5. Stale/wrong connection routing in server in-memory agent map (commands enqueued to a dead sender; heartbeats handled elsewhere)

For:

  • Classic split-brain pattern for connection registries.
  • send_to returning true on a queued-but-never-drained channel matches symptoms.

Against:

  • Eviction explicitly closed the connection and re-ran handshake (T7); map should have been replaced.
  • Single nginx → single Rust server process; no load-balancer ambiguity described.
  • If receive task is dead, last_seen would not update — it does.

Verdict: Lower plausibility after T7/T8, unless there is a subtle duplicate-registration bug not ruled out by eviction.


6. Multiple independent failure modes grouped by coincidence

For:

  • GTS-PEDRO-H: 6-day command gap, attempts=1, 60s timeout — different from PSTs climb to 10 “undeliverable.”
  • Pre-06-12 successes with acked=false are expected (pre-CommandAck).
  • One test on GTS (T9) is thin evidence to merge it with PST.

Against:

  • All three are 0.6.63 and fail the same operator test (hostname, no ack).

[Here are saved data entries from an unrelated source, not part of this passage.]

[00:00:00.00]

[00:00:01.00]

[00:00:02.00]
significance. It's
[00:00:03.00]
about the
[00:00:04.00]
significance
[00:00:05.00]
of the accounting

Verdict: Do not assume one root cause for all three without more data. GTS may be a red herring or a second bug.


7. Command JSON / server message construction bug affecting only certain agents

For:

  • Could cause agent to silently drop unparsable Text while still handling other message types — if those other types were received, which we have not confirmed post-reconnect.

Against:

  • Same server code path completes 397 commands for other agents.
  • Would need agent-specific command content or policy embedding in the Command frame.

Verdict: Low unless ConfigUpdate policy differs per agent and corrupts something downstream.

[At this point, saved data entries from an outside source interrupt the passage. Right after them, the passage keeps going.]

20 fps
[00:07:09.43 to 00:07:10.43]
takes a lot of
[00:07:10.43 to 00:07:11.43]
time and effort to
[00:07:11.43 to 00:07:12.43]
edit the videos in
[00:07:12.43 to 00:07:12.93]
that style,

Single most diagnostic next step

Instrument the server per-connection send task and receive loop for one affected agent (PST-SERVER): log (with monotonic timestamps and connection_id) every completed sender.send() by frame type (Text vs Ping), Text byte length and command_id, and every inbound Pong correlated to the preceding Ping; then dispatch one tiny hostname command.

No agent access required. Run for 23 minutes on the stuck agent.

Outcome Interpretation
Ping writes succeed + inbound Pongs observed; Text write for hostname logs success; still no CommandAck Server → socket → nginx path delivers control frames; agent is not processing server Text (agent bug, or on-path Text opcode loss after origin). Strongest signal for #2 / #3.
Ping writes succeed + Pongs observed; Text write errors or never completes Server-side or loopback socket pathology on application Text (#1).
Ping writes logged but no inbound Pongs The “agent receives Pings” inference was wrong; connection is stranger than modeled — revisit half-open TCP, nginx connection mapping, or agent timeout logic (#1 / #5).
Neither Ping writes nor Pongs, yet agent stays “online” and heartbeats continue Split connection or duplicate session: inbound and outbound are not the same WebSocket the send task thinks (#5). Escalate to connection registry + nginx upstream connection audit.
Text write succeeds on fresh post-eviction connection_id, same as above Rules out “stale socket only”; points to persistent agent-side or site-path Text loss (#2/#3/#4).

That one test separates “server thinks it sent” from “bytes left the process,” validates or falsifies the Ping inference, and narrows the fault domain to origin socket / agent / middlebox without needing endpoint access first.

Secondary high-value data (if the above is already partially instrumented): nginx tcpdump or OpenResty debug on loopback :3001 during a hostname dispatch — confirms whether Text frames leave the Rust process into nginx. That does not prove WAN delivery, but it collapses #1 vs #2/#3 on the origin host in one capture.